Genç adam, genç kızı gıdıklamaya başladığında Emma ve Louis de ona katılarak annelerini gıdıklamaya başladılar. Genç kız gülme krizine girerken "Y-Yapmayın." diyerek güldü. Odada kahkahalar hakim oluyordu. "Durun."
Genç kız gülmeye devam ederken genç adama şirince gülümseyip göz kırptı. "Küçük askerlerini durdur yoksa bu gece benimle uyumayı aklından bile geçirmene izin vermem Agreste!" dedi.
O an genç adam gülümseyip Emma ve Louis'e karşı konuştu. "Çocuklar durun."
"Anne kızma." diye annesinin kollarına gitti Louis. "Kızmadım canım." dediği gibi genç kız, Louis'i kendisine çekerek alnına dudaklarını bastırdı. Ardından sıkıca sarıldı genç kız kucağındaki oğluna.
"Hani bana?" diye araya girip dudak büzen genç kız gülümsedi. Ardından kıkırdadığını işitti genç adam, genç kızın. "Sana yok." dedi genç kız gülerken. Genç adam daha da fazla dudaklarını büzdüğünde Emma konuştu.
"Ayye, babaya kıyma." (Anne, babaya kıyma.)

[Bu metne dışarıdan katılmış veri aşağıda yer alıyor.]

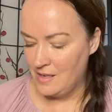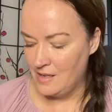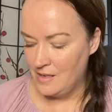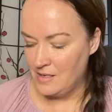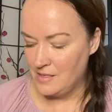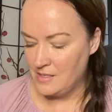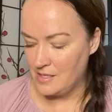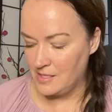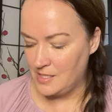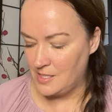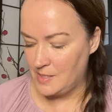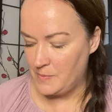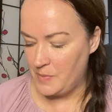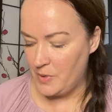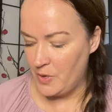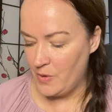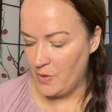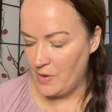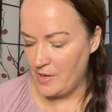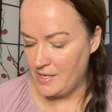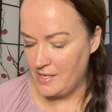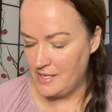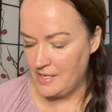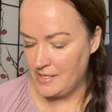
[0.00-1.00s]
Does
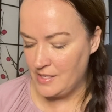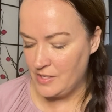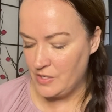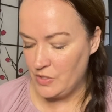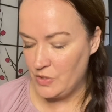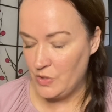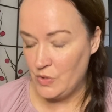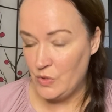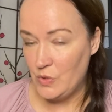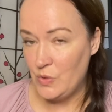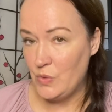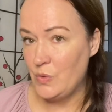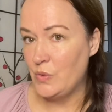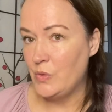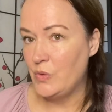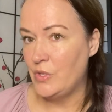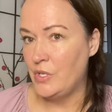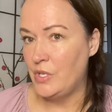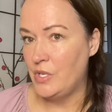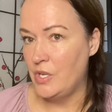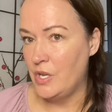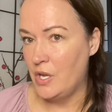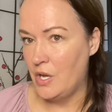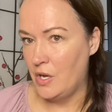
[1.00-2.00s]
spirit need to?
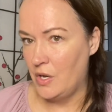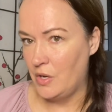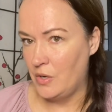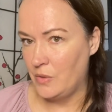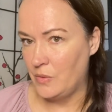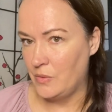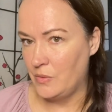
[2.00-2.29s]
No.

"Bak sen nasıl da babasını koruyor. Emma'ya bak bee! Babasının kızı." dedi genç adam göğsünü kabartırken. "Kaşınma Adrien." derken genç kız, önce Emma'yı alnından öptü. Ardından da dudaklarını büzen genç adamı görünce gülümsedi.
ŞİMDİ OKUDUĞUN
Kaçınılmaz Hata | Adrienette Hikayesi 2. Sezon
Fanfiction^İlk önce bu hikayemi gördüyseniz mutlaka 1. sezonu okuyup gelin, yoksa bir anlamı olmaz.^ Bir kız, patronuna aşık olur bütün mücadelelere rağmen patronun kardeşiyle evlendirilirse ne olur? ~ "Elmas'ım." ~ "Zümrüt'üm." ~ "Tatlım." ~ "Mavişim." ~...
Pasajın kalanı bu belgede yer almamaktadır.